# Ohanapecosh Campground



## The Stephensons

We just got back from a long weekend camping at Ohanapecosh Campground, one of two campgrounds in Mount Rainier National Park (the other being Cougar Rock on the other side of the mountain).

Ohanapecosh is located in the Southeast corner of the park and is very shady - HUGE old-growth trees including western red cedar, western hemlock, and Douglas firs. In fact, one of the best hikes for all ages (our 5-year-olds loved it) is the 1-mile roundtrip hike to GROVE OF THE PATRIARCHS only 3 miles away. There you will find some of the biggest trees in the Pacific Northwest.

The campground does not have any rv hookups, and cannot accomodate larger trailers or RVs (max trailer length is 27 feet, max RV is 35 feet). That said, we saw a few trailers that had to have been over 30' (and some RV's more like 40'). Some sites on the main road are deeper and could accomodate the bigger rigs.

There are several camping loops (A thru H) - 4 of which have some sites that back up or overlook the beautiful (but cold) Ohanapecosh River. Lots of sites in the A-loop had access to the river, but we found these sites to be very cramped and short - no way we could have backed our 25' trailer in and still have room for our tow vehicle. By far, in my opinion, the best loop was the F-Loop. There was a family reunion going on in the center section - about 8 or 9 families filled the entire center section (nice folks; not loud at all). There is a path leading to the river between sites F9 and F11. The sites on the outside loop, facing the river (F7, F9, F11, and F13) were all very spacious and wide and afforded some privacy and all overlooked the river (F13 doesn't overlook the river, but rather a small creek that leads into the river). Our site (F9) was a little short - we had to park our tow vehicle sideways to make sure it didn't hang over into the road. But it was wide - lots of room for the kids to play. Next time we will try to reserve site F-11 which was a bit longer and just as spacious in back. As we were pulling out we saw a 23' Outback Kargo-Roo pulling in in site F7 and LOVED the view from their site - said they like being a bit further away from the path to the river.

It was our first time to "dry-camp" since getting our travel trailer 2 months ago. Sure did miss those hookups. But the beauty of the park, the fact you're less than an hour from Paradise at Mount Rainier, not to mention the hikes, made it all worth it. Will definitely return next year!
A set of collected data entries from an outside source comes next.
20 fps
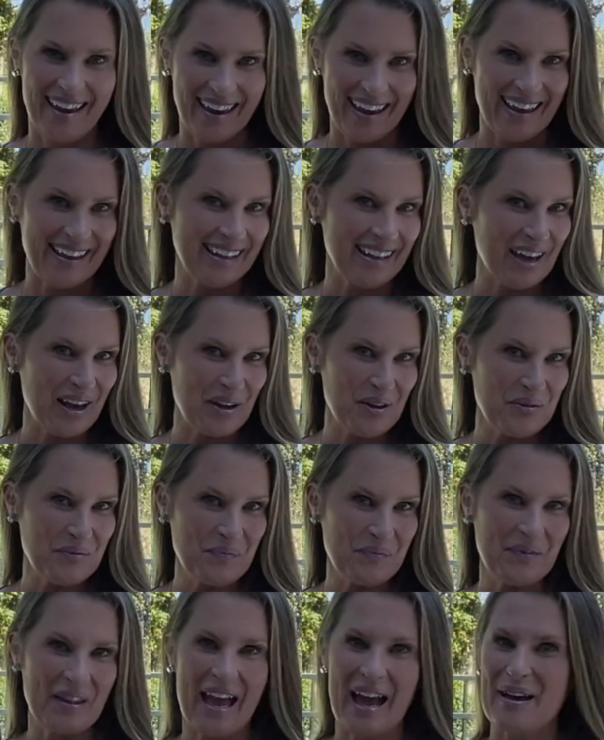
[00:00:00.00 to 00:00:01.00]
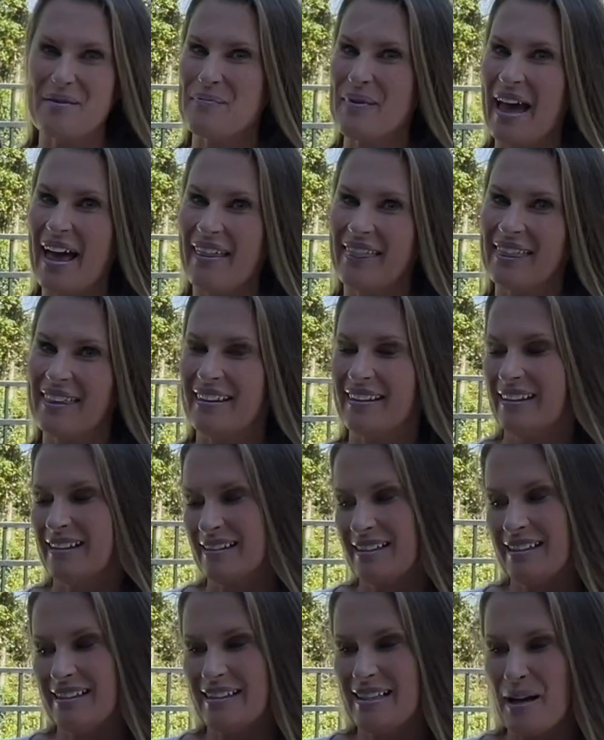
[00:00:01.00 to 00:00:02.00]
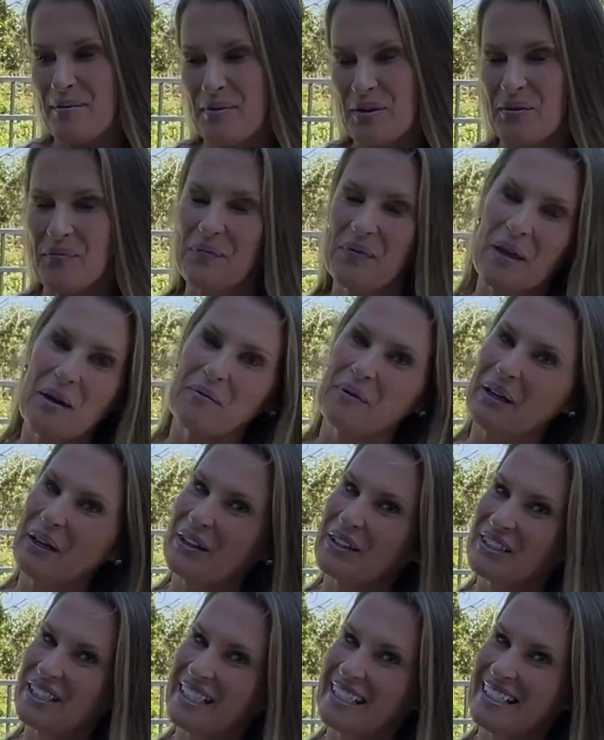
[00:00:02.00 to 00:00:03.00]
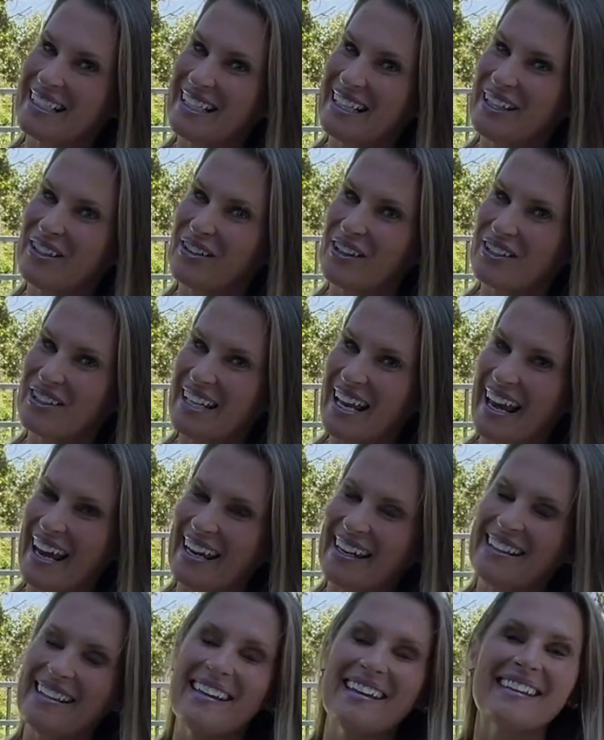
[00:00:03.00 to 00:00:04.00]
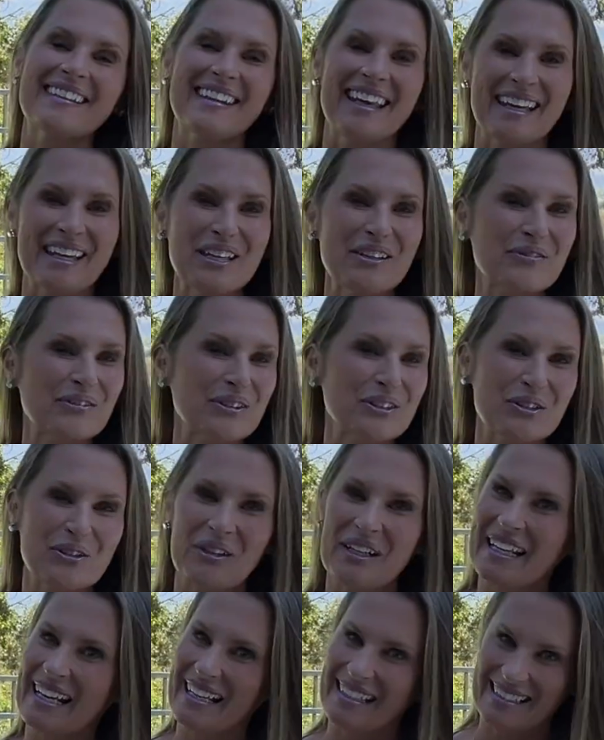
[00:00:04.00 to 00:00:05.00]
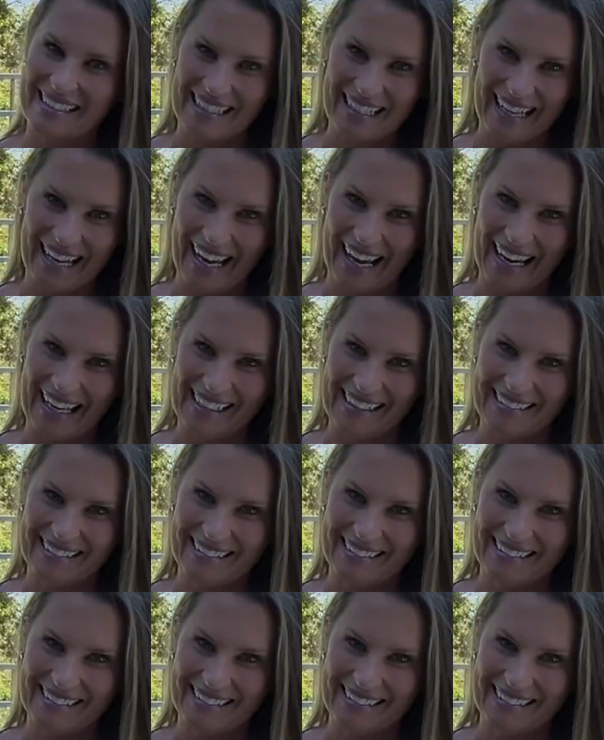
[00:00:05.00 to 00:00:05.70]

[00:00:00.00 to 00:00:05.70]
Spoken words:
Hello, I'm Beth. This is Summer, and we are Chic Crochet. Thank you for joining us today.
And maybe bring a generator!


----------



## MaeJae

What a wonderful review....
THANK YOU

I am glad to hear you had a good time!

MaeJae


----------



## jasonrebecca

That is one of our favorite campgrounds, but haven't been there since we bought the Outback. Have you been there before? I am curious as to the changes to the park since the storm wiped out half the park as well as Grove of the Partriarcs (sp).


----------



## The Stephensons

All looked well at the Grove - they have a new bridge over the river leading to the island and some of the boardwalk had to be repaired. It looked like a few more trees had blown down, but other than that it was just as majestic as ever. Stevens Canyon Road was finally opened to Paradise (only been open about a month or two) so we were able to go to Box Canyon, Reflection Lakes, and of course all around Paradise and did some hiking in those places. We love the east side of the mountain - much quieter.
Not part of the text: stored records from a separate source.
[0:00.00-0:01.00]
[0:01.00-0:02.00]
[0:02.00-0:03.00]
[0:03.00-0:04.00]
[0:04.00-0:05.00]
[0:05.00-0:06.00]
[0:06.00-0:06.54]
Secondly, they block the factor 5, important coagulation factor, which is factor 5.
We camped at Ohanapecosh way back when we tent-camped (probably about 15 years ago or so) - but found our spot, or at least our loop. Most of the park seems to still be dedicated to tents; a few more sites can accomodate small trailers (we saw a lot of pop-ups). VERY FEW travel trailers - maybe a couple dozen. Again, the best sites in my opinion were in the F LOOP overlooking the Ohanapecosh river. We totally lucked out getting our site (F9).



jasonrebecca said:


> That is one of our favorite campgrounds, but haven't been there since we bought the Outback. Have you been there before? I am curious as to the changes to the park since the storm wiped out half the park as well as Grove of the Partriarcs (sp).


----------



## Java Hounds

Awesome review!
Thanks for the details...it's going on the list


----------